Medical Coding
Medical Coding
Madhur
- C.P.C, CCs, CPMA
What is Medical Coding
• Medical coding is the transformation of healthcare diagnosis, procedures,
medical services, and equipment into universal medical alphanumeric codes.
The diagnoses and procedure codes are taken from medical record
documentation, such as transcription of physician's notes, laboratory and
radiologic results, etc. Medical coding professionals help ensure the codes are
applied correctly during the medical billing process, which includes abstracting
the information from documentation, assigning the appropriate codes, and
creating a claim to be paid by insurance carriers.
• Medical coding happens every time you see a healthcare provider. The
healthcare provider reviews your complaint and medical history, makes an expert
assessment of what’s wrong and how to treat you, and documents your visit.
That documentation is not only the patient’s ongoing record, it’s how the
healthcare provider gets paid.
What Does A Medical Coder Do?
• Uses knowledge of medical terminology, anatomy and physiology,
diseases and classification systems to assign a diagnostic or procedural
code to a patient’s medical record.
• Reviews medical documentation to assign medical codes and ensure the
physician practices and hospitals get reimbursed from insurance
companies.
• Communicates with other healthcare personnel to clarify diagnoses or
obtain additional information.
• Enables insurance companies to account for money they reimburse to
physicians and practices, to help prevent fraudulent medical claims or
errors in payment.
Medical Coding
Entry-Level Titles
Job listings include
Medical Coder
Outpatient Medical Coder
Entry-Level Coding Specialist
Coder I
Medical Coding Associate
CCA Cer tified Medical Coder
Health Information Technician
and more
Medical Coder Cer tifications
• Two professional organizations, the American Health Information
Management Association (AHIMA), and the American Academy of
Professional Coders (AAPC), offer nationally recognized medical
coding certification exams.
• The Medical Coder Certificate program provides an opportunity for
students to take the AHIMA Certified Coding Associate (CCA) exam
in HITT 2246. The cost of the CCA certification exam is included in
the leaning materials for this course. If they choose to sit for the
exam, students can have the CCA coding certification upon
completion of the program.
• Successful completion of the program also provides a foundation for
students to prepare for the Certified Coding Specialist (CCS) and the
AAPC Certified Professional Coder (CPC) exam.

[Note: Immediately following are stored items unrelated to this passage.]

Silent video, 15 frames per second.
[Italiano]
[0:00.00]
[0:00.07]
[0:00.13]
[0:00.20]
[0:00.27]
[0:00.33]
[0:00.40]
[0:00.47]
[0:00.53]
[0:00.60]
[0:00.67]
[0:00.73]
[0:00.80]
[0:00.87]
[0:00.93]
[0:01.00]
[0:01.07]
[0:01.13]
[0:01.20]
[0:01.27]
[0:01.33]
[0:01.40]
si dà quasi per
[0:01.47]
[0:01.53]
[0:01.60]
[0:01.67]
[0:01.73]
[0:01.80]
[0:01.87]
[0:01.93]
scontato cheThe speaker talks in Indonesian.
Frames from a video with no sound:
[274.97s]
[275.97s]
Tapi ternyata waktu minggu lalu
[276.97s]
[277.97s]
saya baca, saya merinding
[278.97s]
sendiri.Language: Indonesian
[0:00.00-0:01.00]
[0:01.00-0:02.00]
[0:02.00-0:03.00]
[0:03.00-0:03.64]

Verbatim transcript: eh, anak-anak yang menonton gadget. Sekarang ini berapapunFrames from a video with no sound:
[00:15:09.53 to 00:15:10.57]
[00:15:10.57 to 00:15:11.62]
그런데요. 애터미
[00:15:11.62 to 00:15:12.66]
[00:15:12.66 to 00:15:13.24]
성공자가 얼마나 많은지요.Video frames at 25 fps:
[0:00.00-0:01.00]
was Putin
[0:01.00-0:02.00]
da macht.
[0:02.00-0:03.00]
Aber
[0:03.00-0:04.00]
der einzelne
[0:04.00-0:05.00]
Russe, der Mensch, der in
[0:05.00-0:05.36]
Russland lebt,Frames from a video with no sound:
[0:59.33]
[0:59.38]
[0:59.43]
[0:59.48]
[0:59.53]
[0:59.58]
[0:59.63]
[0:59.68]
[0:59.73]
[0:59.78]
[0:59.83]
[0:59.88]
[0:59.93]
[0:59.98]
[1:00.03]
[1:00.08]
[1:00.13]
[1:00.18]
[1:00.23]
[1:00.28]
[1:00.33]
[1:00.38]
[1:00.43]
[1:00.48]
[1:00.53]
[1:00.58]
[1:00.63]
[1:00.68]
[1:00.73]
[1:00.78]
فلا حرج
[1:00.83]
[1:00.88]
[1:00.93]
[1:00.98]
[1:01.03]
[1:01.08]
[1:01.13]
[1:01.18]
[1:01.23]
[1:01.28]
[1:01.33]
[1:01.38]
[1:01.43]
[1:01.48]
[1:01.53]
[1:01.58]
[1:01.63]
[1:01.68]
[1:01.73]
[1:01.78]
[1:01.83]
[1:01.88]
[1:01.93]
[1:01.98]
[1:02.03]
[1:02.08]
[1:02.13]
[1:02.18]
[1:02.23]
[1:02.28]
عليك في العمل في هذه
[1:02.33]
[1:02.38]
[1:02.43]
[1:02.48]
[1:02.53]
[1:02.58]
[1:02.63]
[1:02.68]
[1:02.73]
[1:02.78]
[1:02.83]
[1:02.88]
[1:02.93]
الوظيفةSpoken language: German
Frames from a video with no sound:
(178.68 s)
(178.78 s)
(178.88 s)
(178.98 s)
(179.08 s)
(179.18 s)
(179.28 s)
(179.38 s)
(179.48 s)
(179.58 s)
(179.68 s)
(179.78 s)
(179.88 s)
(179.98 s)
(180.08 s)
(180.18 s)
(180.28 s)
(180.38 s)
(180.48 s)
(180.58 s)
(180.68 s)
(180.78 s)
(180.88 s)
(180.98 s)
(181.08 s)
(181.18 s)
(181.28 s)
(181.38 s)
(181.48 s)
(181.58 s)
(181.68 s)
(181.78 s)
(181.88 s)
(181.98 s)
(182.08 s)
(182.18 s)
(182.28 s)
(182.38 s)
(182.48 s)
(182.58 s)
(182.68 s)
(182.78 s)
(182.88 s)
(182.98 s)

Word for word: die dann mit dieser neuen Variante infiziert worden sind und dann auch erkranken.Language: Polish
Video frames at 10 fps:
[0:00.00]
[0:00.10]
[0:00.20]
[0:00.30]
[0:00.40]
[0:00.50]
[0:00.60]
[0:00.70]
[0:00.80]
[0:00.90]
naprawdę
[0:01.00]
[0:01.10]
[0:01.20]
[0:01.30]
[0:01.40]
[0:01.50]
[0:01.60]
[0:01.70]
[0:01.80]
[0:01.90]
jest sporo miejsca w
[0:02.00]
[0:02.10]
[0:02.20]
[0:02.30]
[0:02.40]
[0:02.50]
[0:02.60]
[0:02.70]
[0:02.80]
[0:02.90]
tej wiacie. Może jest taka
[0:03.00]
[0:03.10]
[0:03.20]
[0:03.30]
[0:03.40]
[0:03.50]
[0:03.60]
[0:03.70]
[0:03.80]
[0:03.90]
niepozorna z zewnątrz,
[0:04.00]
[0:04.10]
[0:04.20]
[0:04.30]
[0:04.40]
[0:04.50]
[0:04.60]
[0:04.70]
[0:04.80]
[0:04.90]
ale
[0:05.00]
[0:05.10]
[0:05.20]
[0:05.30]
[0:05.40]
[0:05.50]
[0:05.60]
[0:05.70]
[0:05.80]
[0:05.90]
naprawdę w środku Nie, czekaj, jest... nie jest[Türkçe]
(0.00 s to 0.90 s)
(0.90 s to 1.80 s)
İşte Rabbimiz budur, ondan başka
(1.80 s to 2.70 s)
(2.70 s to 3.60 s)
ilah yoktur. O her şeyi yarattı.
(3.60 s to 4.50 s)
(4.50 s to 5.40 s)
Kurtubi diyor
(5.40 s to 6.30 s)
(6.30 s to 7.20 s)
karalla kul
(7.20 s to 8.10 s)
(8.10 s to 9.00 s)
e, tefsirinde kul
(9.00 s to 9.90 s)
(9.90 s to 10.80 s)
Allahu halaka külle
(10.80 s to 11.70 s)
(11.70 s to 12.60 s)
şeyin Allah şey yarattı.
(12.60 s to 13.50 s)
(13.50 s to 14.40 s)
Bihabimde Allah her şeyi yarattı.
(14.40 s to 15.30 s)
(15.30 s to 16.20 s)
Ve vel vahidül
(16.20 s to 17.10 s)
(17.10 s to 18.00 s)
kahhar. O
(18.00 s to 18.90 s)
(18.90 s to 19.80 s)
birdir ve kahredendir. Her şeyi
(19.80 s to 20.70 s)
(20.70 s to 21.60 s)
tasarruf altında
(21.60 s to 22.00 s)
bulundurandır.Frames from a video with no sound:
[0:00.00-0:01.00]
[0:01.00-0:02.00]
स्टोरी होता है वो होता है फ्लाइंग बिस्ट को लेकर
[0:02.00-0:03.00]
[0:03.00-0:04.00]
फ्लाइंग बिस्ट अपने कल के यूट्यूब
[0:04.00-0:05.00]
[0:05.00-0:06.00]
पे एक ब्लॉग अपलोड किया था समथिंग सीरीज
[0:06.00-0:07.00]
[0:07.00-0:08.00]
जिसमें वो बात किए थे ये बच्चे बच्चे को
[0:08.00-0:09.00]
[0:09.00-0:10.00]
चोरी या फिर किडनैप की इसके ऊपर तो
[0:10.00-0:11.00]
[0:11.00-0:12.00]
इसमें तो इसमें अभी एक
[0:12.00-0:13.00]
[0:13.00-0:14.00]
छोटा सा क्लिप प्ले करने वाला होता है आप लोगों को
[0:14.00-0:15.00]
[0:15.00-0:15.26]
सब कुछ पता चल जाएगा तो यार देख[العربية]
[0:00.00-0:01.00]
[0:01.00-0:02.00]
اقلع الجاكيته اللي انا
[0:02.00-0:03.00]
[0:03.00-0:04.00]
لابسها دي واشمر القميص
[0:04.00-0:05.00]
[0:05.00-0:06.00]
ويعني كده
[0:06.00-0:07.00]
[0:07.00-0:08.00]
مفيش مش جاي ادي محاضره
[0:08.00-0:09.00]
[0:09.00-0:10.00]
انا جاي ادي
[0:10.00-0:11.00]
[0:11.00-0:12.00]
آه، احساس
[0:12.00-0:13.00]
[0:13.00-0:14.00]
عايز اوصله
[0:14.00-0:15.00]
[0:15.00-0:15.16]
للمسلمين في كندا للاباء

Note: Exams are administered by the credentialing organization at a testing center.
Medical coders translate documentation into
standardized codes that tell payers the
following:
• Patient's diagnosis
• Medical necessity for treatments, services, or supplies the patient
received
• Treatments, services, and supplies provided to the patient
• Any unusual circumstances or medical condition that affected those
treatments and services
Why is medical coding needed?
• The healthcare revenue stream is based on the documentation of what was learned,
decided, and performed.
• A patient's diagnosis, test results, and treatment must be documented, not only for
reimbursement but to guarantee high quality care in future visits. A patient's personal
health information follows them through subsequent complaints and treatments, and
they must be easily understood. This is especially important considering the hundreds
of millions of visits, procedures, and hospitalizations annually in the United States.
• The challenge, however, is that there are thousands of conditions, diseases, injuries, and
causes of death. There are also thousands of services performed by providers and an
equal number of injectable drugs and supplies to be tracked. Medical coding classifies
these for easier reporting and tracking. And in healthcare, there are multiple descriptions,
acronyms, names, and eponyms for each disease, procedure, and tool. Medical coding
standardizes the language and presentation of all these elements so they can be more
easily understood, tracked, and modified.
• This common language, mandated by the Health Information Portability and
Accountability Act (HIPAA), allows hospitals, providers, and payers to communicate
easily and consistently. Nearly all private health information is kept digitally and rests on
the codes being assigned.
Types of codes used
• ICD-10-CM (International Classification of Diseases, 10th Edition, Clinically
Modified)
• ICD-10-CM includes codes for anything that can make you sick, hurt you, or kill
you. The 69,000-code set is made up of codes for conditions and disease,
poisons, neoplasms, injuries, causes of injuries, and activities being performed
when the injuries were incurred. Codes are “smart codes” of up to seven
alphanumeric characters that specifically describe the patient’s complaint.
ICD-10-CM is used to establish medical necessity for services and for tracking.
It also makes up the foundation of the MS-DRG system below.
• CPT (Current Procedure Terminology)
®
• This code set, owned and maintained by the American Medical Association,
includes more than 8,000 five-character alphanumeric codes describing
services provided to patients by physicians, paraprofessionals, therapists, and
others. Most outpatient services are reported using the CPT system.